Di lorong lantai dua, telah tertata
dengan rapi meja dan kursi. Sudah ada empat orang yang hadir disana. Joanna, sesama
peserta klinik menulis, Bram, fasilitator klinik menulis, serta dua orang lagi
– satu perempuan dan satu laki-laki yang belum saya kenali.
Meski sibuk menata peralatan,
laki-laki dan perempuan itu menyempatkan diri untuk menyapa saya yang baru
datang. Belakangan saya tahu, mereka adalah Adi W. Taroepratjeka, sang ahli
kopi, dan istrinya, Mia Laksmi.
Saya tertegun melihat berbagai
peralatan yang sedang mereka tata. Saya tahu itu adalah alat-alat yang akan
digunakan untuk membuat kopi, namun tidak tahu apa saja namanya dan bagaimana
alat-alat itu bekerja. Bagi saya yang selama ini hanya menjadi penikmat kopi –
bukan pencinta kopi – alat-alat itu masih asing. Selama ini saya hanya membikin
kopi cukup dengan air panas, cangkir, dan sendok.

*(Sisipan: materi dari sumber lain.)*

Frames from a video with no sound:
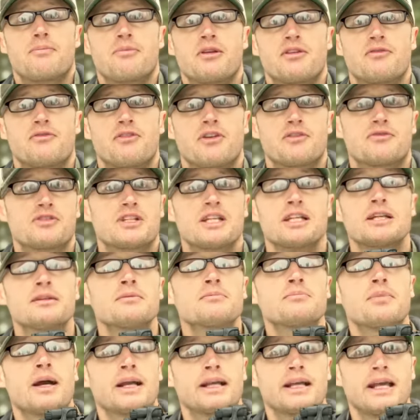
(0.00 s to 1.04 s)

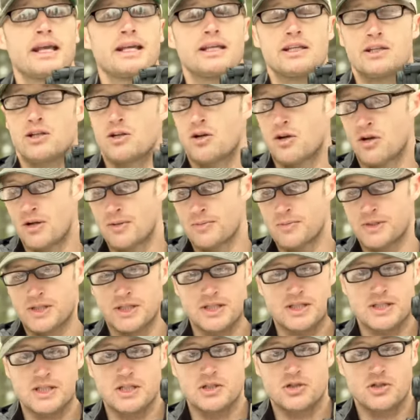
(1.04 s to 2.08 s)
KP15 by KE
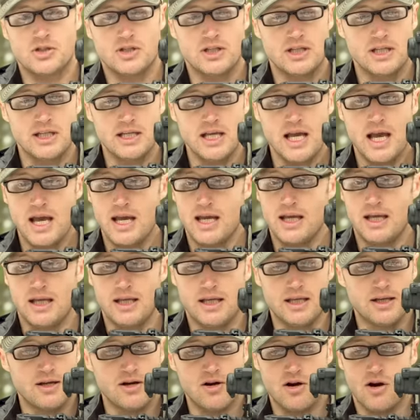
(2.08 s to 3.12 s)
Arms, essentially
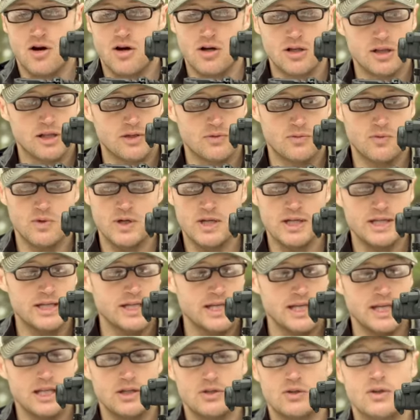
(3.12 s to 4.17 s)
a
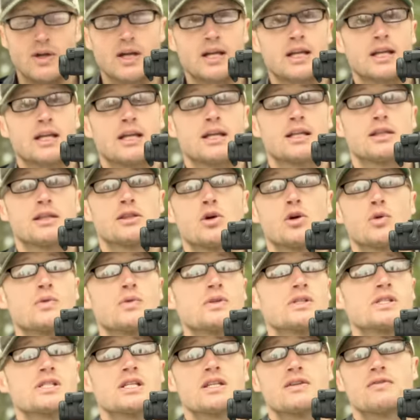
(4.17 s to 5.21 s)
all-in-one integrated low
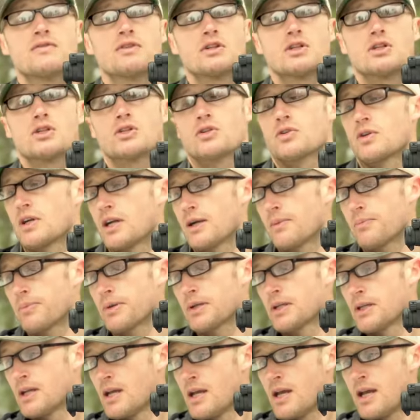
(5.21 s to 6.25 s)
receiver grip
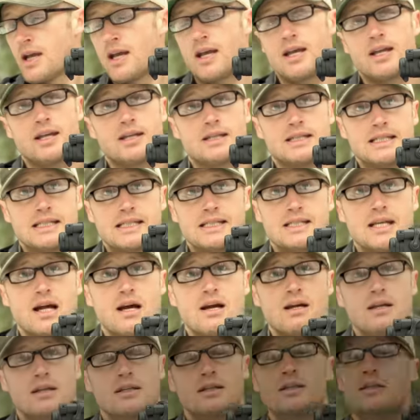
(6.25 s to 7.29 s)
and
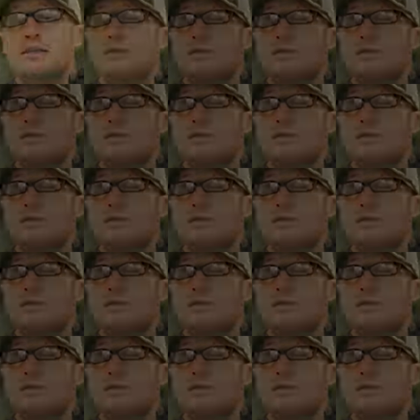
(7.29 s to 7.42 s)
stock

Rupanya, metode meracik kopi
semakin hari semakin berkembang, berevolusi. Jika dulu kopi hanya diseduh atau
direbus dengan air untuk membuatnya menjadi secangkir minuman, kini ada
bermacam-macam cara untuk menghidangkannya. Tak hanya cara atau metodenya,
peralatannya pun semakin beragam, mulai dari yang sederhana hingga yang berteknologi
tinggi.
Sebelum tahun 1529, kopi masih
disajikan dengan cara diseduh atau direbus bersamaan dengan air. Hasilnya
berupa minuman yang pahit dan hitam. Sekitar tahun 1529, di Eropa muncul tren
untuk menyajikan kopi dengan menambah krim dan pemanis.
Adalah Franz Georg Kolschitzky dari
Vienna yang pertama kali memperkenalkan ide untuk menyaring kopi dan
meningkatkan cita rasa kopi dengan menambah susu dan gula. Sejak tahun itu pula
kedai-kedai kopi di Eropa mulai bermunculan.
Seiring dengan semakin menyebarnya
biji kopi ke seluruh dunia, teknik meracik kopi semakin hari juga semakin
berkembang. Sekitar tahun 1710, proses penyeduhan infusi muncul di Perancis.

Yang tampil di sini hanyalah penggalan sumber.